Kalle Rovanperä has moved onto the Rally New Zealand podium at the expense of team-mate Sébastien Ogier as Ott Tänak closed on Elfyn Evans for the rally lead.
Evans ended Friday in a narrow second place but started Saturday as rally leader following hybrid overboost penalties for erstwhile leader Ott Tänak, World Rally Championship leader Kalle Rovanperä (a rather unwelcome gift on what is his 22nd birthday) and Thierry Neuville.
Each driver was penalized five seconds for the indiscretion.
Rain had been a factor throughout phases of Friday and had well and truly returned for Kaipara Hills, making the test incredibly tricky and slippery – especially for the frontrunners.
Evans would be thankful for Tänak’s overnight time penalty, as he lost two seconds to the Hyundai driver to have his advantage reduced to 2.8 seconds out front.

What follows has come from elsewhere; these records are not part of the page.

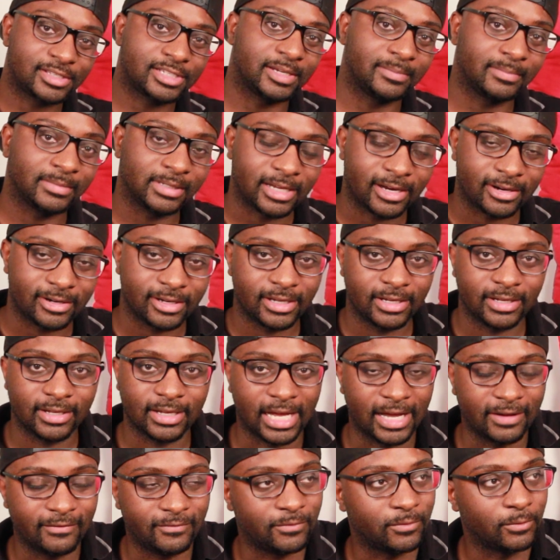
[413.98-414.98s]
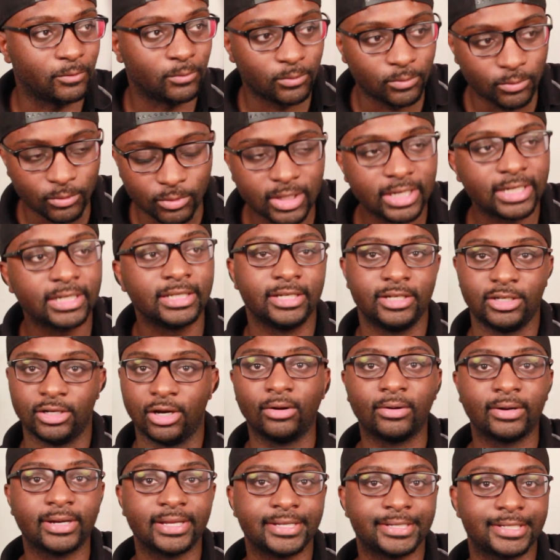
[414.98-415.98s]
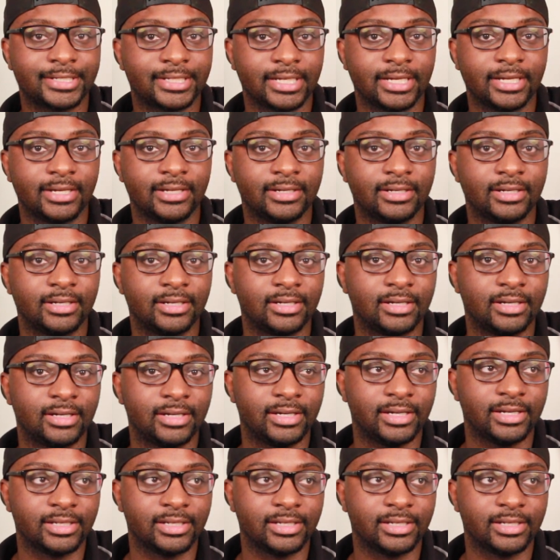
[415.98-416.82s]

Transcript: similarity I've really noticed in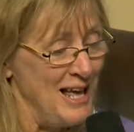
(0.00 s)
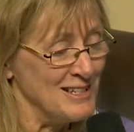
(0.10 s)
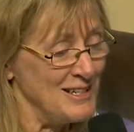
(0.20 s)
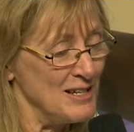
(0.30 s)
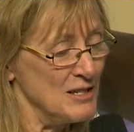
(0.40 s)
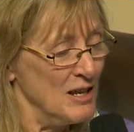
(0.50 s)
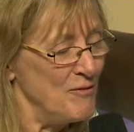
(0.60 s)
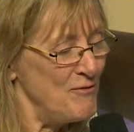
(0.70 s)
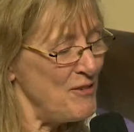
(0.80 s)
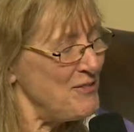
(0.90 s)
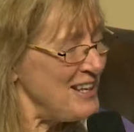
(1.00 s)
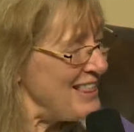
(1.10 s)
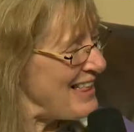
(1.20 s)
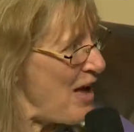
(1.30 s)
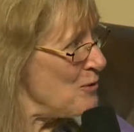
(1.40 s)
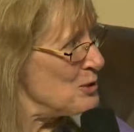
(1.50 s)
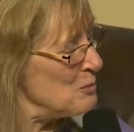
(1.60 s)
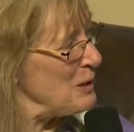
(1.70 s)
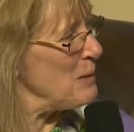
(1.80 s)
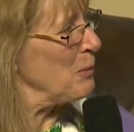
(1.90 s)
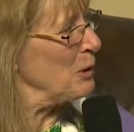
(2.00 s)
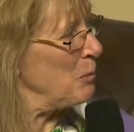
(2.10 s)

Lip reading: says 50,000 peopleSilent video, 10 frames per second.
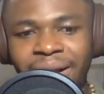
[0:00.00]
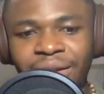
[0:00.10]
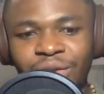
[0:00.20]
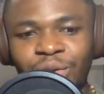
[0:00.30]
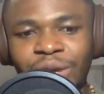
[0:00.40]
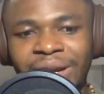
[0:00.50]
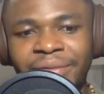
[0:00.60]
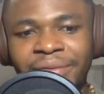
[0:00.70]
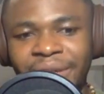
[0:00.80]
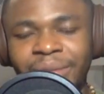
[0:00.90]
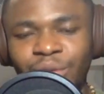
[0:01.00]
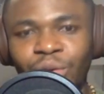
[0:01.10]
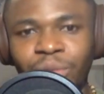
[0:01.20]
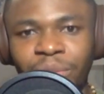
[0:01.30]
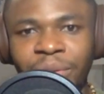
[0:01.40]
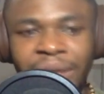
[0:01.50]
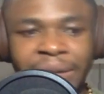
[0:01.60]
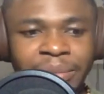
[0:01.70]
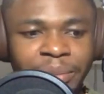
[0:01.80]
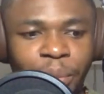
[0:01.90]
So you can have, um, you know,
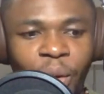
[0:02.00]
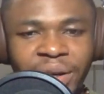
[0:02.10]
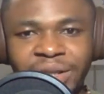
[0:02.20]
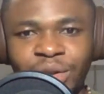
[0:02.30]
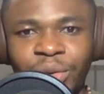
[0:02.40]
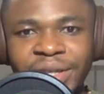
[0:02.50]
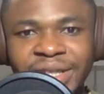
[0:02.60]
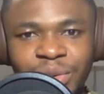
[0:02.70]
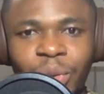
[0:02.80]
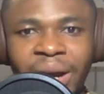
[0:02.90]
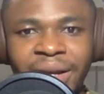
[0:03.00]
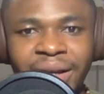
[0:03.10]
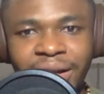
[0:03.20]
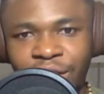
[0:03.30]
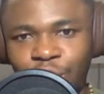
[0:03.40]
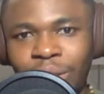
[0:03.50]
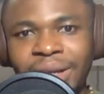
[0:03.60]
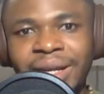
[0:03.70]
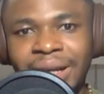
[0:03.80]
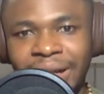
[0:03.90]
um, points or reasons why you are
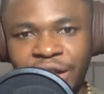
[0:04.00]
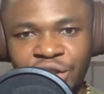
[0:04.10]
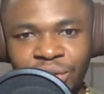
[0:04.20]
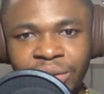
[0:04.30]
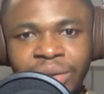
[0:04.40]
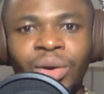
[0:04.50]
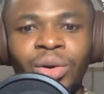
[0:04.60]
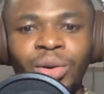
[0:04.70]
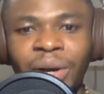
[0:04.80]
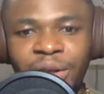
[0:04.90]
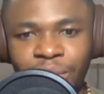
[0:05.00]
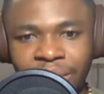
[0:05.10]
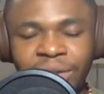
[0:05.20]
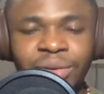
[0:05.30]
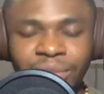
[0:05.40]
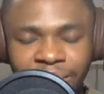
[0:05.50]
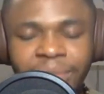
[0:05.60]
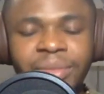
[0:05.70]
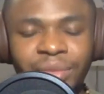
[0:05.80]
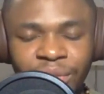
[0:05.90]
taking an action or why you are, you know,
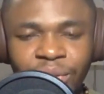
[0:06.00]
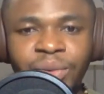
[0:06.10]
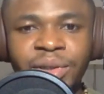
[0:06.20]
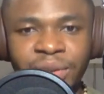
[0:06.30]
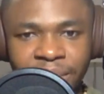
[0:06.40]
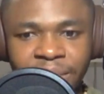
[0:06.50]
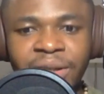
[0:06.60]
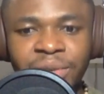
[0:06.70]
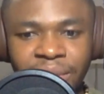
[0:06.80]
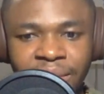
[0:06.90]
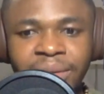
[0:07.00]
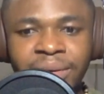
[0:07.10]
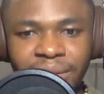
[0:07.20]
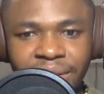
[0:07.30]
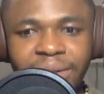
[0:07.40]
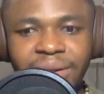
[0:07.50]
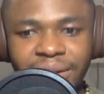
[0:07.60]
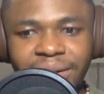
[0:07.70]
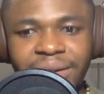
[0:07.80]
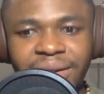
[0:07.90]
doing something actually.
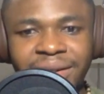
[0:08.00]
yeah.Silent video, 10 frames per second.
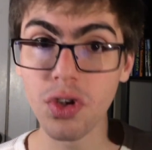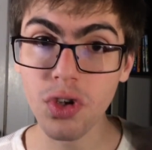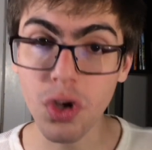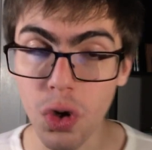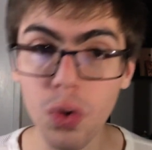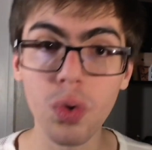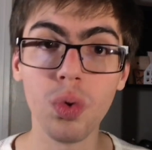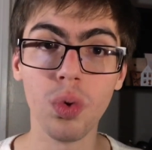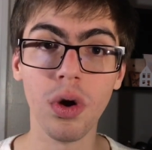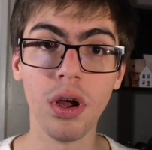
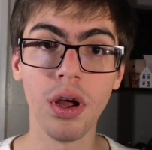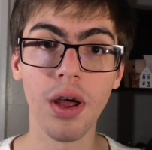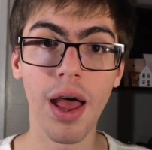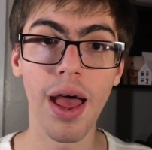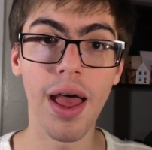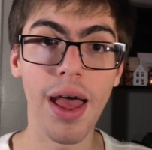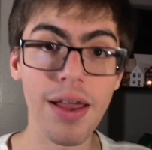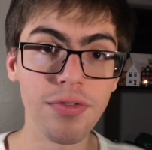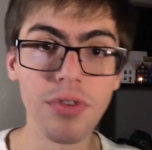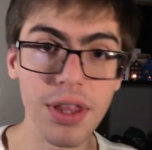to
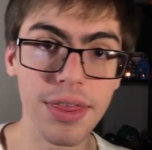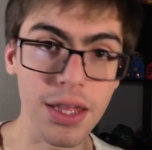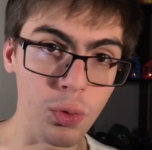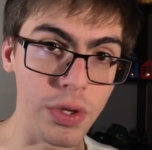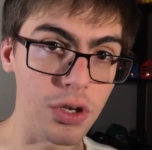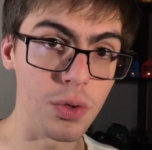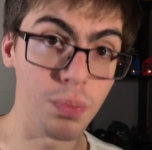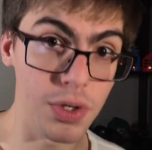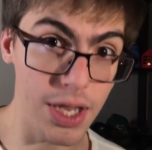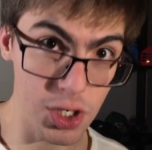everything we could
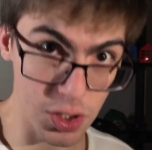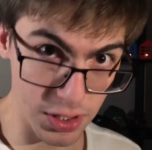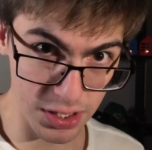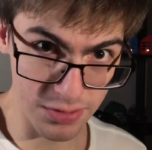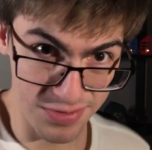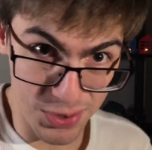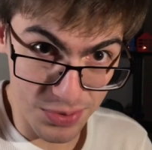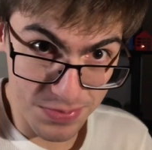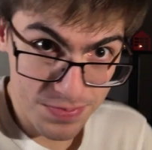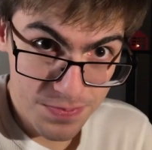potentially sort
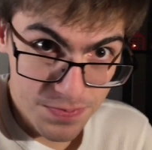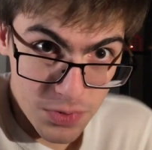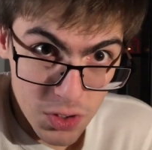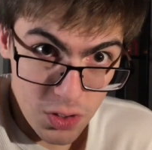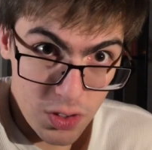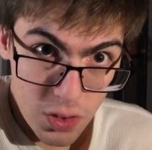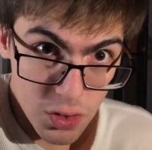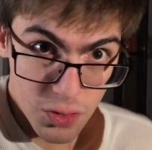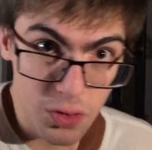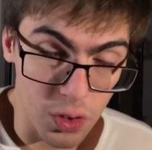of
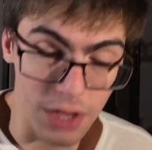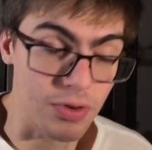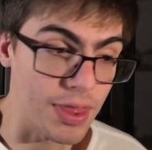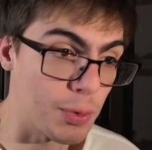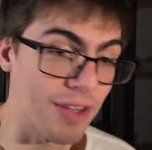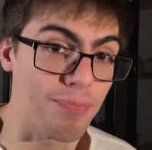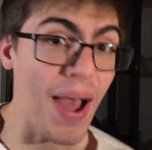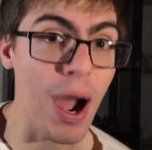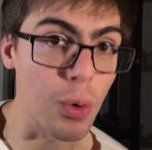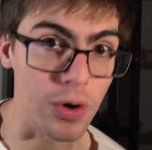control, everything we have
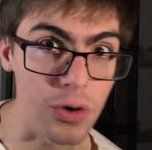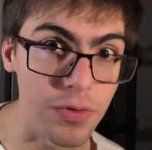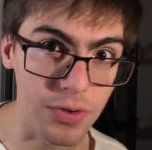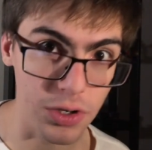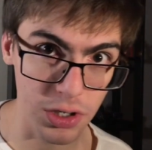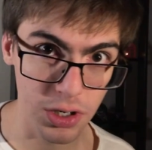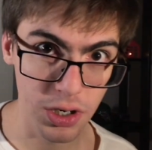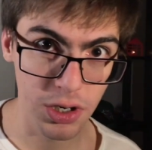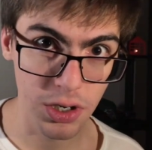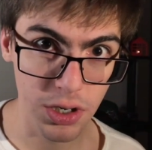power over.
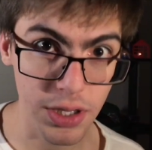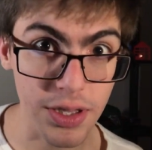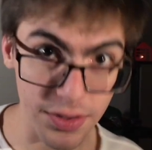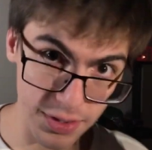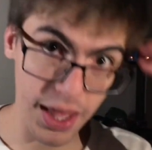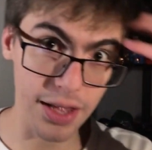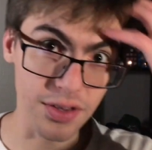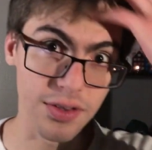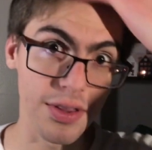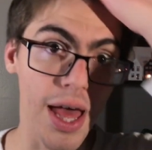In this
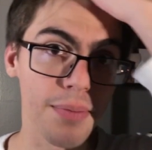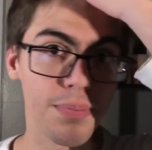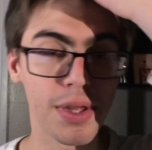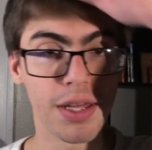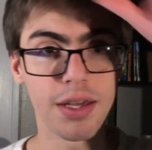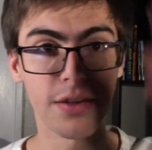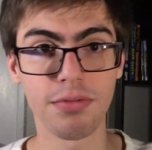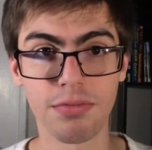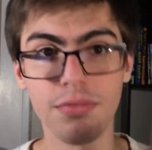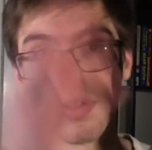case, that being
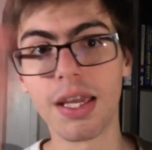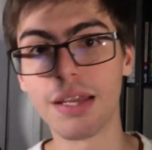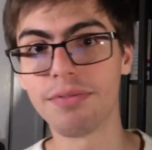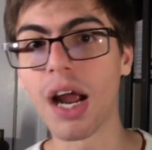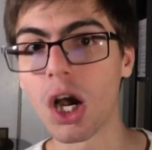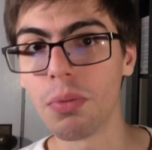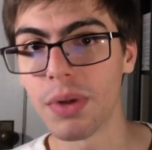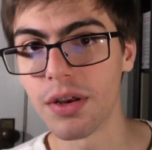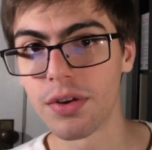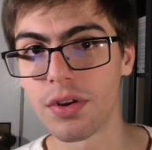the
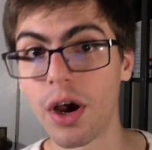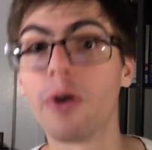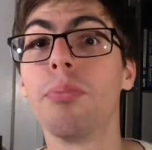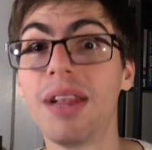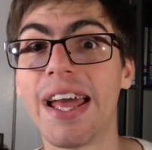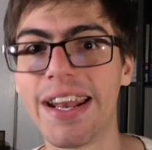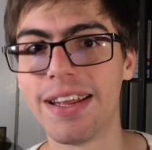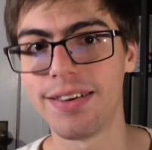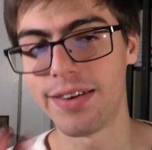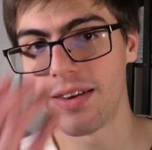environment, our
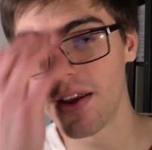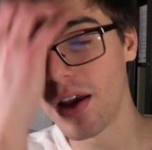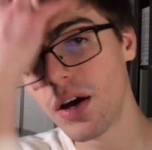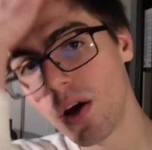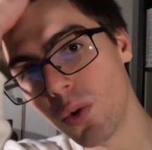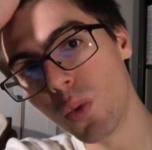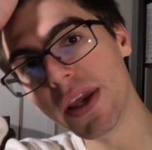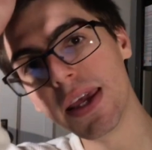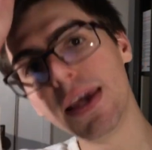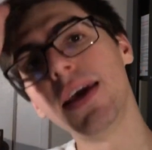planet.
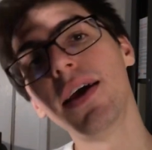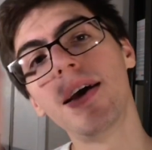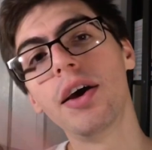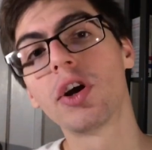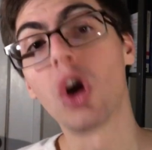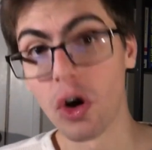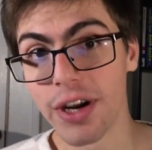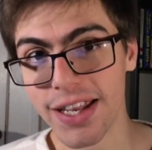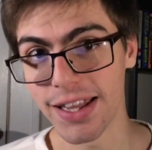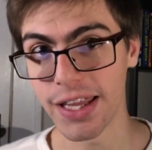We
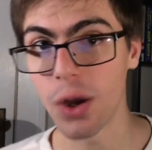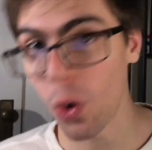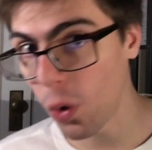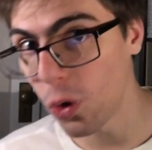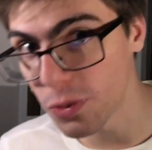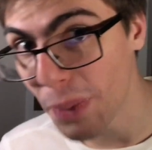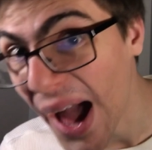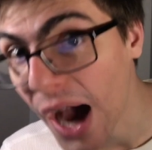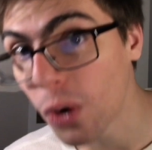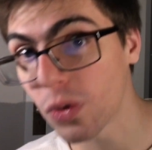currently hold
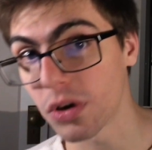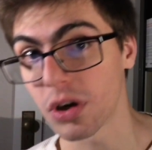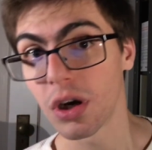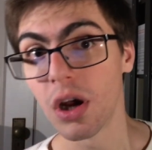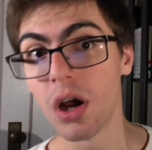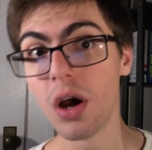power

But Rovanperä was the biggest mover, beating all of those around him by at least four seconds to move into third place, just six seconds down on the lead.
“Clean stage,” he said, “I tried to push, didn’t really feel fully confident with the rear in narrow places but other than that we are here, all good.”
Craig Breen returned to action as the first car on the road following his retirement from second place on Friday – running wide and sliding down the same bank that swallowed Colin McRae in 2002.
“I’d love to tell you that everything is all lovely and rosy, yeah the roads are beautiful and the car is good but my soul is still hurting after what happened yesterday,” he said.
Breen’s time was actually fiercely competitive on Kaipara Hills though – even though he was driving to simply avoid mistakes.
His road position was a large factor as grip was more compromised for those behind, Breen setting the pace by some 4.1s.
Despite his hybrid penalty dropping him 6.8s instead of 1.8s behind Gus Greensmith, Neuville relieved the M-Sport driver of fifth place on SS8.
“For me there was quite a lot of mud coming through, there was quite a low grip and it was a bit like Wales where the best place to be is first on the road because once you break through it you just get mud,” Greensmith explained.
Neuville countered: “It wasn’t the best run but it was not bad either, so we keep this rhythm and see what happens.”
Oliver Solberg felt his Hyundai was “too stiff” for the wet conditions so just “took it a bit steady” on SS8 – still gaining 4.9s on Takamoto Katsuta behind him.
Eighth placed Katsuta is now 18.6s adrift of Solberg and struggling to find any pace.
“I’m too slow, that’s it,” he said. “No speed, like yesterday, I just need to find where I can push.”